> _PROBLEM TO WORK ON_
A faithful, picture-free copy of the listing below is required.

*** DATASET ***

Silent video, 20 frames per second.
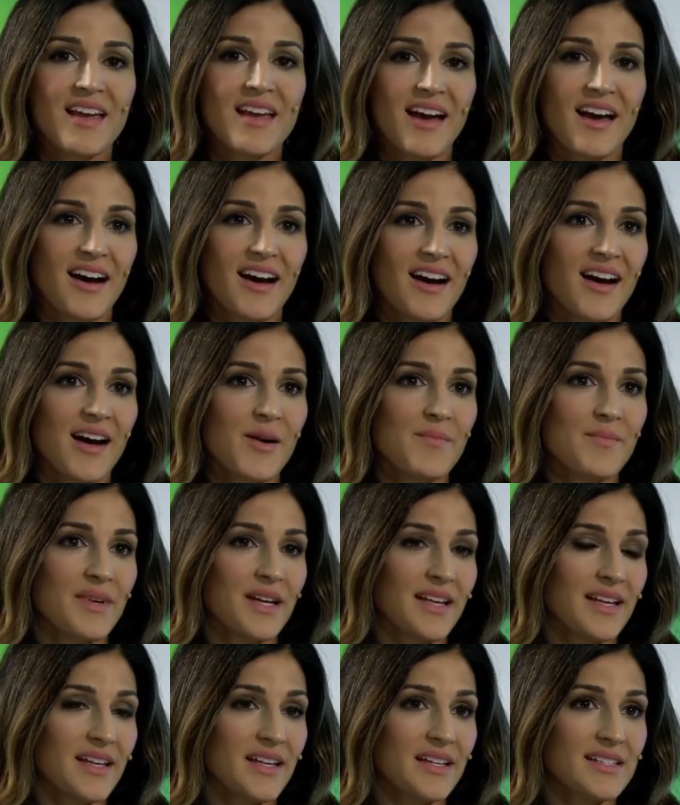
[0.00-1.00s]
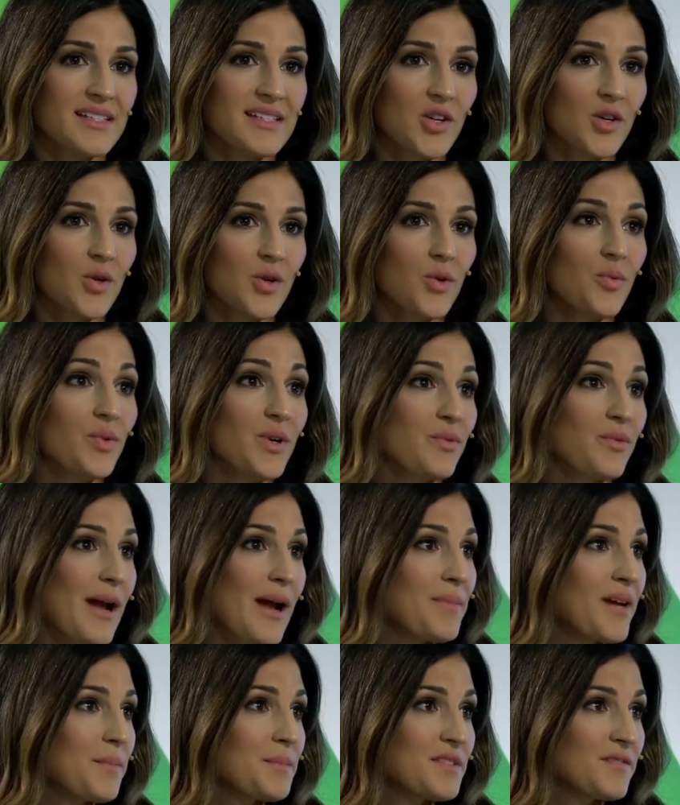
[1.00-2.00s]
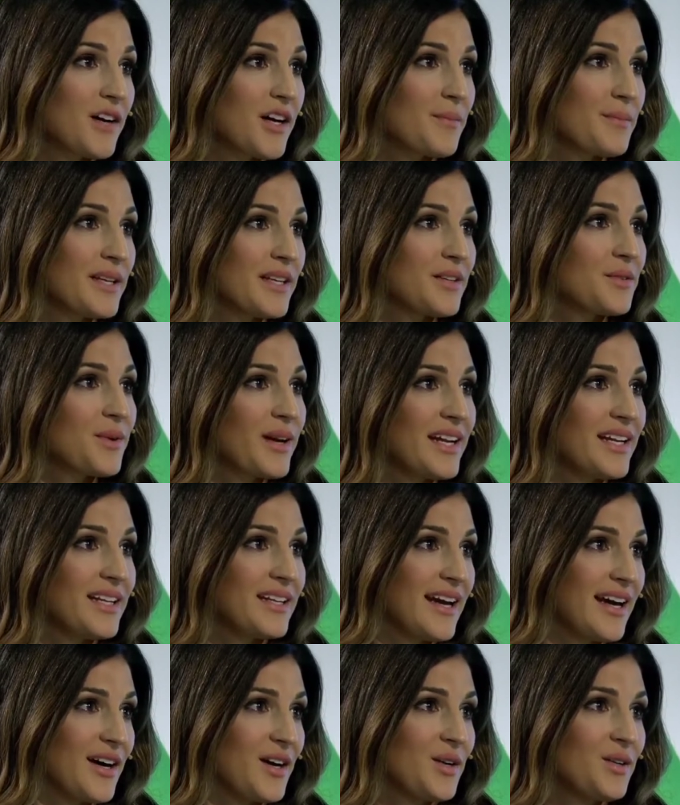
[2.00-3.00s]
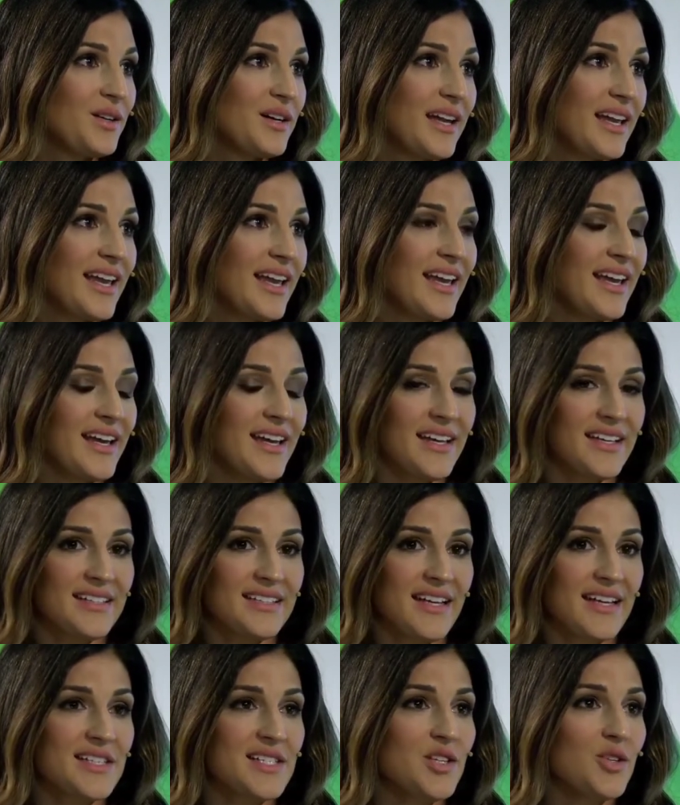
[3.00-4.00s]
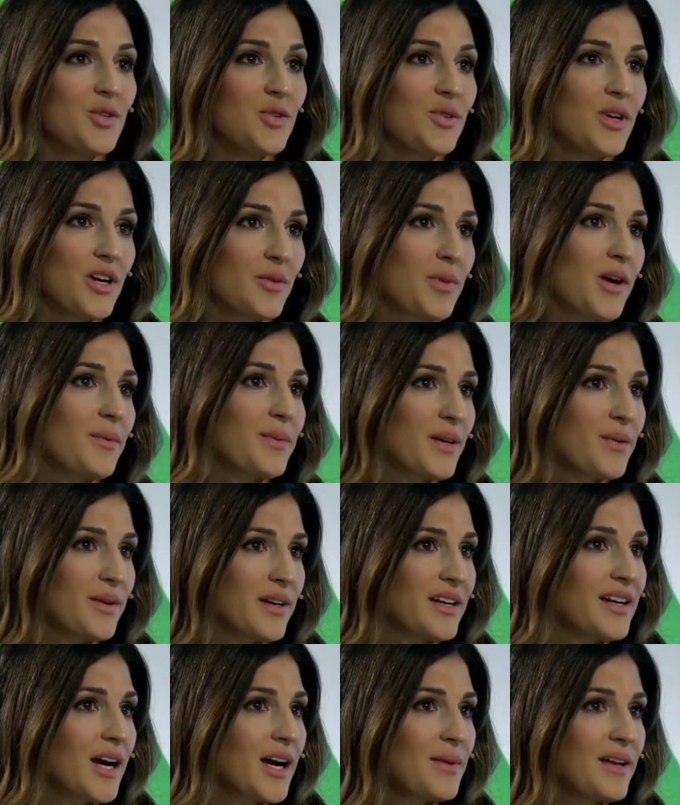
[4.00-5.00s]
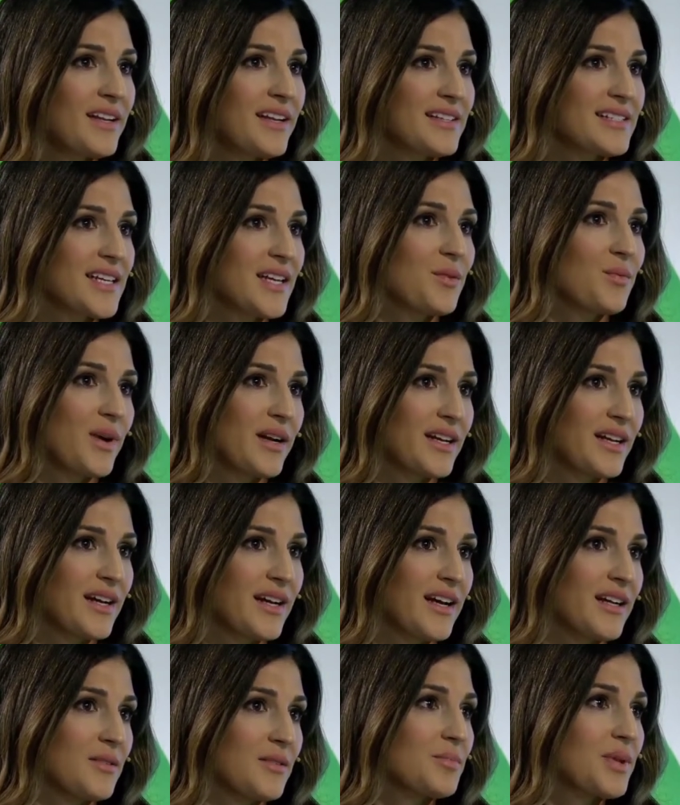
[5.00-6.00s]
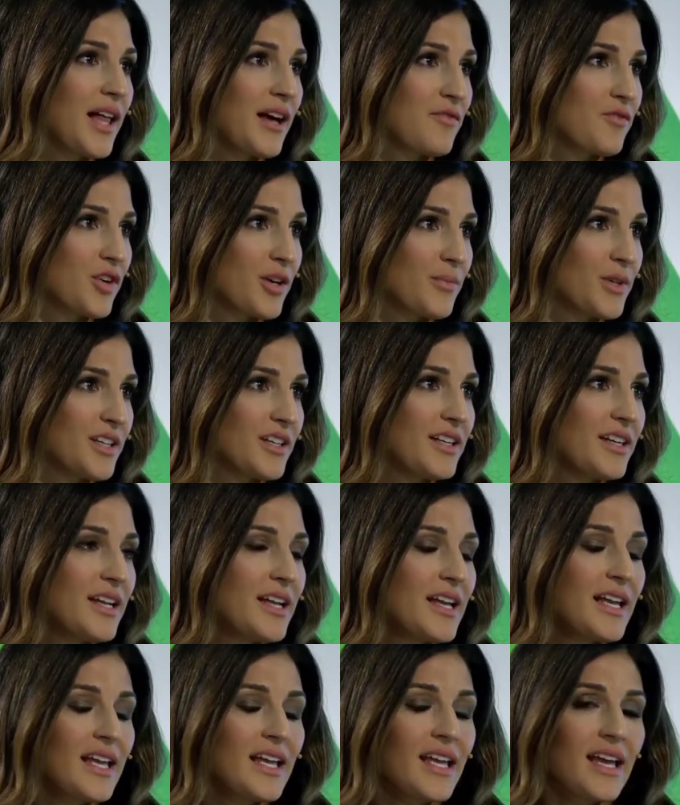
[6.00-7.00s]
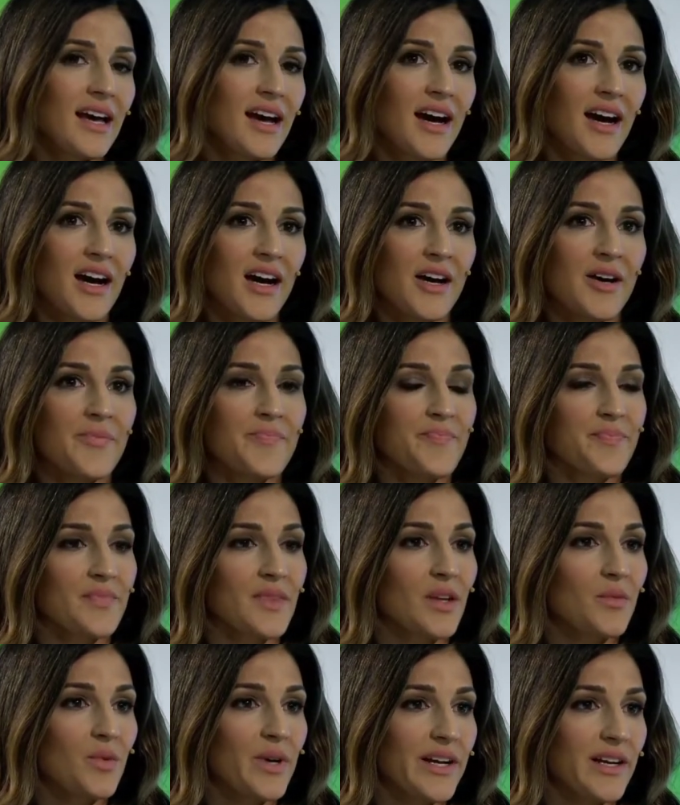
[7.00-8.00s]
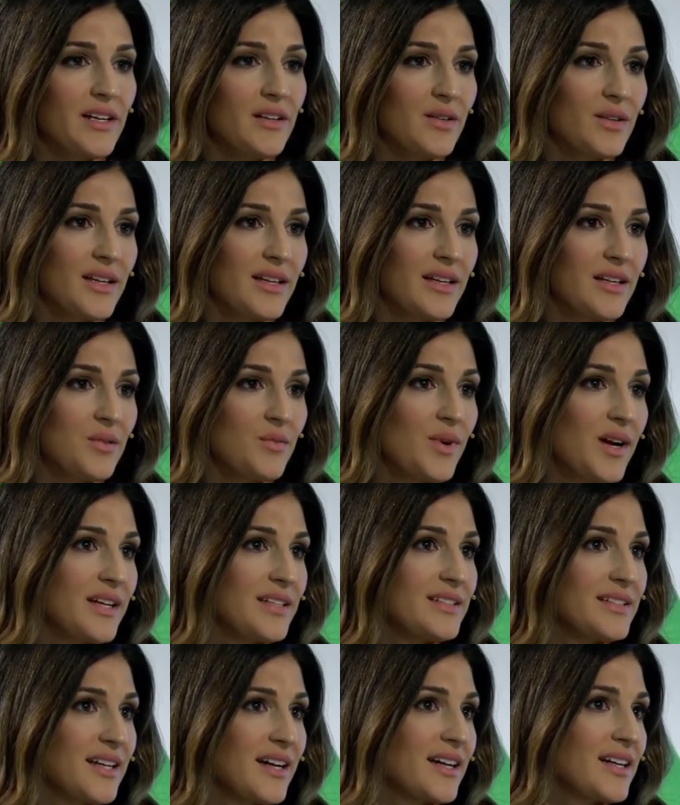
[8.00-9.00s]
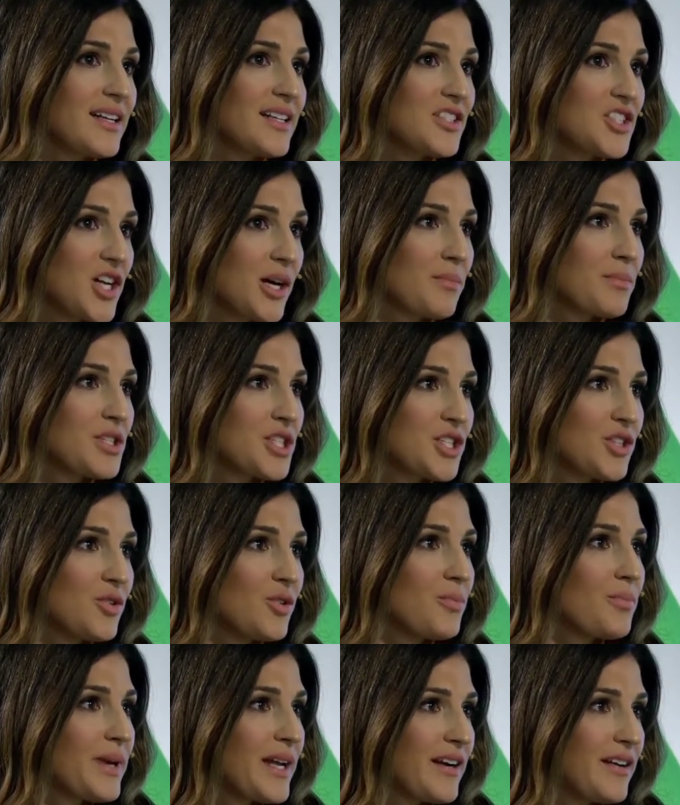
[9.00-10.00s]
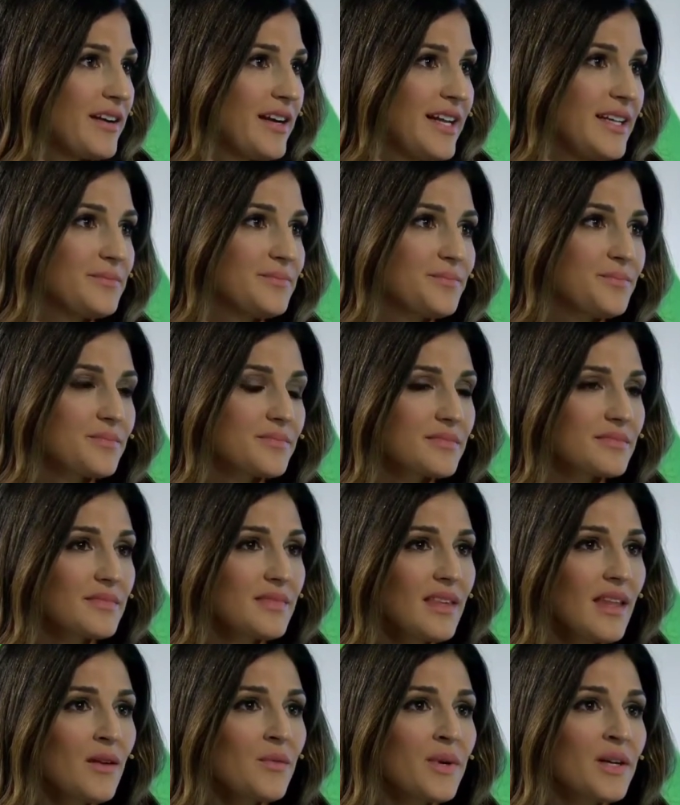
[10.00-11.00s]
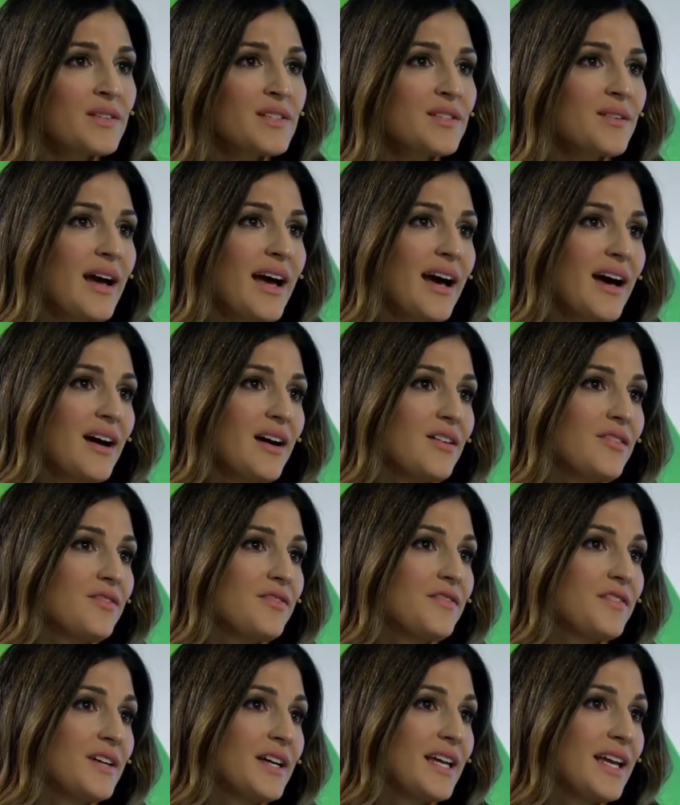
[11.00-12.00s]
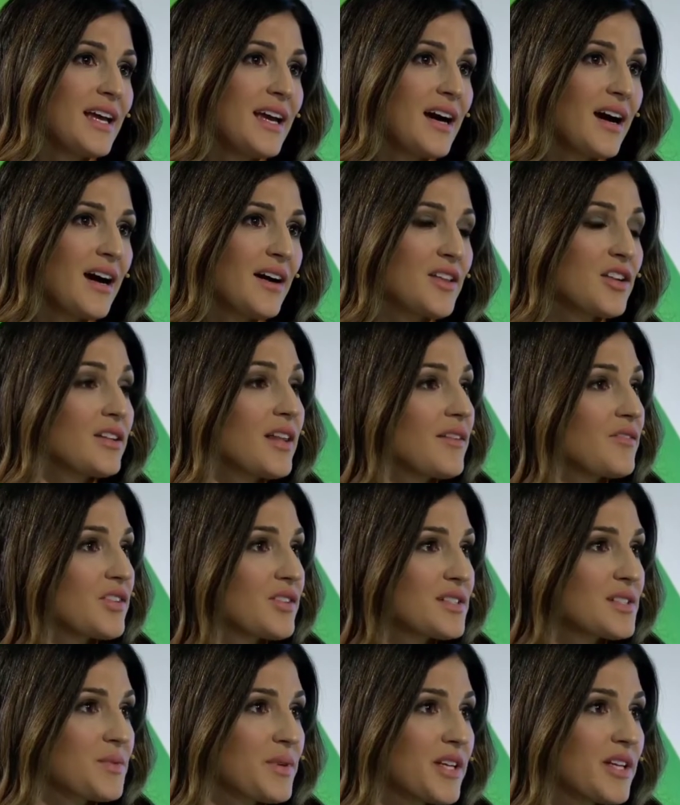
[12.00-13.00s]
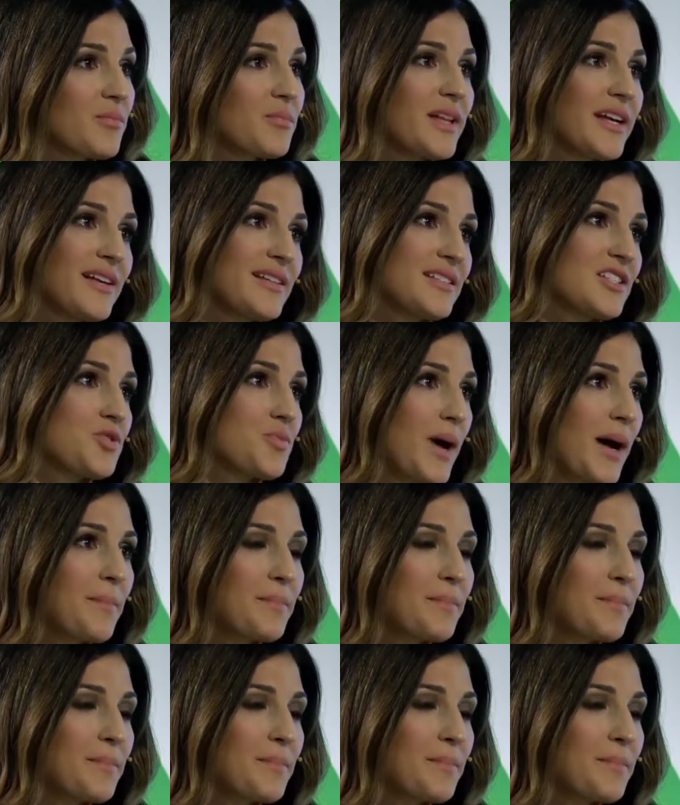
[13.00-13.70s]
Um, so we're wrapping up development right now, and as you are probably aware, Cuphead is a run and gun platformer mm -hmm. um, where you can run, duck, jump, shoot, parry. We also have other levels where you can play as a shmup.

*** End of DATASET ***

> _RESPONSE TO THIS EXERCISE_
Silent video, 20 frames per second.
[0.00-1.00s]
[1.00-2.00s]
[2.00-3.00s]
[3.00-4.00s]
[4.00-5.00s]
[5.00-6.00s]
[6.00-7.00s]
[7.00-8.00s]
[8.00-9.00s]
[9.00-10.00s]
[10.00-11.00s]
[11.00-12.00s]
[12.00-13.00s]
[13.00-13.70s]
Um, so we're wrapping up development right now, and as you are probably aware, Cuphead is a run and gun platformer mm -hmm. um, where you can run, duck, jump, shoot, parry. We also have other levels where you can play as a shmup.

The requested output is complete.